The challenge is therefore firmly on for companies and their medical affairs teams to design relevant PRO strategies during the early stages of clinical development and carry them through to patient contact with healthcare professionals (HCPs).
As Gillett stresses: “It [a PRO strategy] is of imperative importance. By having first-hand information from initiatives that directly involve patients we are getting closer to developing products based on real facts.”
Maaike Addicks, physician, MA consultant and faculty member with C.E.L. forPharma, and former pharma MA executive, who now designs and delivers industry training courses, believes that MA departments are perfectly placed to have a major impact on creating effective strategies from the start of drug development.
“They [MA] are the link between the researchers of the R&D department and the treating physicians in the real world of clinical practice”, says Addicks.
From initiatives that directly involve patients we are getting closer to developing products based on real facts
“They fulfil this role in several ways, for instance by gaining insights and knowledge on real-world clinical practice during scientific discussions and building partnerships with HCPs.”
They provide a vital bridge between the often-distant worlds of early scientific research and the practical needs of patients and HCPs, having established relationships of mutual trust and respect at both ends of the bench to patient journey, she adds.
“This allows the R&D department, which is often further removed from day-to-day clinical practice, to incorporate new PRO type endpoints into their studies, thus ensuring the outcomes of the research are more relevant to patients, HCPs, and payers”, explains Addicks.
“The other way round, the fact that the MA team has a close connection with the R&D team, and because they often have research background and training themselves, they are very useful sparring partners for the medical experts who are contemplating using PROs. This expertise and having access to these connections aid the medical experts in the decision-making process with regard to the implementation of certain PROs in their research and clinical practice.”

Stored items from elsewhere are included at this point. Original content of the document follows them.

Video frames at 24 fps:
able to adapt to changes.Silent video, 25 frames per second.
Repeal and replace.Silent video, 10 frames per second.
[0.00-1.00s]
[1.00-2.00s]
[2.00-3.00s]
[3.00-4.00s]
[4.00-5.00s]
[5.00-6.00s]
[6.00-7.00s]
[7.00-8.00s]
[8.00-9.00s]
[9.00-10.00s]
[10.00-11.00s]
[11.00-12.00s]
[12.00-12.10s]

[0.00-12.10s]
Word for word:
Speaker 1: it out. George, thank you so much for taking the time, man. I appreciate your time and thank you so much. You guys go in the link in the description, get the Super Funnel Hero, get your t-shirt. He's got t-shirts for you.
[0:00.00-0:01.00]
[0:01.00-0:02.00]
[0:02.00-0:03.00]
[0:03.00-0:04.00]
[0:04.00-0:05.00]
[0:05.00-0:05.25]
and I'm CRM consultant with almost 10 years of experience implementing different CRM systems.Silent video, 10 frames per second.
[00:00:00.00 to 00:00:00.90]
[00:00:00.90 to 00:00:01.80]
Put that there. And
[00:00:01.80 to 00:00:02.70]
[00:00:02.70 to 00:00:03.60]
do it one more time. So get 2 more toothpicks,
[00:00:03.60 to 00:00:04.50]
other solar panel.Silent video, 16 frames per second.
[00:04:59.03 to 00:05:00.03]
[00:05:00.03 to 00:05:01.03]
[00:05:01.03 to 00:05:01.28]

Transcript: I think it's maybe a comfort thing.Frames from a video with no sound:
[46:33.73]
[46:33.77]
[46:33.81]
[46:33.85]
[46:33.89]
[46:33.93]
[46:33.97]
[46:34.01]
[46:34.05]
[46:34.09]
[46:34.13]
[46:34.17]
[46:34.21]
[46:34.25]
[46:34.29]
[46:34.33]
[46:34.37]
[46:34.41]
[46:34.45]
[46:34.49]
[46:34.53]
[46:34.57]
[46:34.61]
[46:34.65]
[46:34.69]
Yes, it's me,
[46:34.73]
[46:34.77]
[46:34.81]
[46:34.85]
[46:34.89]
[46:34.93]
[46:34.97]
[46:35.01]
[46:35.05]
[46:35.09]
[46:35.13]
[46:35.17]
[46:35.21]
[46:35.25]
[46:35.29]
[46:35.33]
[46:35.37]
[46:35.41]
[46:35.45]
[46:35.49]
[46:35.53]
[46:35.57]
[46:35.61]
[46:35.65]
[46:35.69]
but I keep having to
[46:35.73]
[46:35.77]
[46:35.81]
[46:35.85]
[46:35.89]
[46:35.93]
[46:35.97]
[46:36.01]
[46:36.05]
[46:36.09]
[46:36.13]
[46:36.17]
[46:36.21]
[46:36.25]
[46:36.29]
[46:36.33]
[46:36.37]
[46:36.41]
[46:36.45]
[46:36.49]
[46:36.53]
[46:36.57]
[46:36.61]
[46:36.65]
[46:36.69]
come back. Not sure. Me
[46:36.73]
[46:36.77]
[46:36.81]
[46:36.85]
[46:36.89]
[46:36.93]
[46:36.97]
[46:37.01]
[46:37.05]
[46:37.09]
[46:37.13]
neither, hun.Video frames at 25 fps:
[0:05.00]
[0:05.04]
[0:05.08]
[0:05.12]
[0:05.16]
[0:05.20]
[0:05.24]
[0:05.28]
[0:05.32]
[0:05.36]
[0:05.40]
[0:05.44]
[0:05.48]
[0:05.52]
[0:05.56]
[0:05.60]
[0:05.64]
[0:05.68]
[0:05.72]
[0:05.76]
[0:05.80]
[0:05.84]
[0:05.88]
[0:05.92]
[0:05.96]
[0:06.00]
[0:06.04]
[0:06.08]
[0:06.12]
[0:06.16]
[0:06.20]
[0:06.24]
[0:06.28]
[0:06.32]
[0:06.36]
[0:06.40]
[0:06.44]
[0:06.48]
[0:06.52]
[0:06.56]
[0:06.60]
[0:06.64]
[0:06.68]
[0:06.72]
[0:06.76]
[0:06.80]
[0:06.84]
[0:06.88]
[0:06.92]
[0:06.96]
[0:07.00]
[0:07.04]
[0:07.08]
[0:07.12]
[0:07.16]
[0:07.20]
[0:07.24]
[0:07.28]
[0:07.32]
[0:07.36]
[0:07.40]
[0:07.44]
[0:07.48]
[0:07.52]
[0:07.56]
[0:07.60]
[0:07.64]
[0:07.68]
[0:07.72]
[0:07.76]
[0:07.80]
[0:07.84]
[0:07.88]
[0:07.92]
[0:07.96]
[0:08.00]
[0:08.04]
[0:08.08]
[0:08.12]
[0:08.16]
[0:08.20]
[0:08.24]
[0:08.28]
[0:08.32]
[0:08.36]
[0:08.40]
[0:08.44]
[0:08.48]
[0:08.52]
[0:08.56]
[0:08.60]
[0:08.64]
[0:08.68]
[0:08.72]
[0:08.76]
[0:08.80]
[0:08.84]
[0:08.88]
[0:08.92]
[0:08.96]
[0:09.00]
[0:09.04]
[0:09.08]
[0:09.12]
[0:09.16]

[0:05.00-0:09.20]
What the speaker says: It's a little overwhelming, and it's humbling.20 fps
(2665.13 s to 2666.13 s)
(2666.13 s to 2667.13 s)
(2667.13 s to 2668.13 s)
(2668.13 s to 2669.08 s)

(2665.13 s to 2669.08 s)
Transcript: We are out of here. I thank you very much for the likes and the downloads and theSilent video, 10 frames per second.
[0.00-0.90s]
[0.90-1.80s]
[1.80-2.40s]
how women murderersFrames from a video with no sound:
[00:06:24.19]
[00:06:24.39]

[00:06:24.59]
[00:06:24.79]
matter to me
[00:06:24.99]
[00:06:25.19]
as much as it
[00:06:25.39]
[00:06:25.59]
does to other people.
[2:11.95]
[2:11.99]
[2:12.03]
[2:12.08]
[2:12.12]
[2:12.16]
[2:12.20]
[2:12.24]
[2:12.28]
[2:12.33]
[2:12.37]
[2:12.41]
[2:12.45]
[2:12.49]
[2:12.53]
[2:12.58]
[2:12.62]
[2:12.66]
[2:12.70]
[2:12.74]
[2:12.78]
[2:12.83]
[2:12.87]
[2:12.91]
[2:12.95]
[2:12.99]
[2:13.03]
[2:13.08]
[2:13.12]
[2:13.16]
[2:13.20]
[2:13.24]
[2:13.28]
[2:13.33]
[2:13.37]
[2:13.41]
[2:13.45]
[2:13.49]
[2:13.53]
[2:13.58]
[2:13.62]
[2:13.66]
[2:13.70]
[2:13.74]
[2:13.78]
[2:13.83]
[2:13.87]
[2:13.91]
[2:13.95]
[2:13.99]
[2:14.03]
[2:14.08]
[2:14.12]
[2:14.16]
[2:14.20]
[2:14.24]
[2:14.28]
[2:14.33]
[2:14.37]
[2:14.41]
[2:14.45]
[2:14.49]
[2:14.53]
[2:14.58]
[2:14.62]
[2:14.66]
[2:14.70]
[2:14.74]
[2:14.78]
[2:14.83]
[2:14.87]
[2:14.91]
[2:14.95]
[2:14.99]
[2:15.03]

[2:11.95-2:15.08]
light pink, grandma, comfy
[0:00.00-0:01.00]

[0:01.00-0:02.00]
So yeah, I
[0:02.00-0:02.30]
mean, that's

Henri Virtanen, Chief Product Officer and Co-Founder of Finnish health data science and digital therapeutics company, Kaiku, has seen a growth in PRO schemes that determine patient eligibility for trials and compliance issues.
“Drug safety and potential adverse events are one of the most important things to be addressed in drug development. PROs are playing an important role in improving this”, he says. “Studies have shown that clinical staff tend to underestimate many of the patient’s symptoms, especially subjective ones such as pain and fatigue.”
“After the approval, payers looking for benefit-risk assessment throughout the product lifecycle have become more and more interested in real-world PROs and patient-generated health data as it answers many questions which might not be addressed in highly controlled trials.”
Medical Affairs provide a vital bridge between the often-distant worlds of early scientific research and the practical needs of patients and HCPs
The data generated by PROs can also stretch beyond the primary targets of sharply defining a medication’s benefits to contributing to big data pools of knowledge that advance disease understanding and help with future treatment and cures.
But experts are keen to ensure the integrity of the data and a recent report recommended an overhaul of clinical trial development protocols to improve PRO trial design and quality of evidence.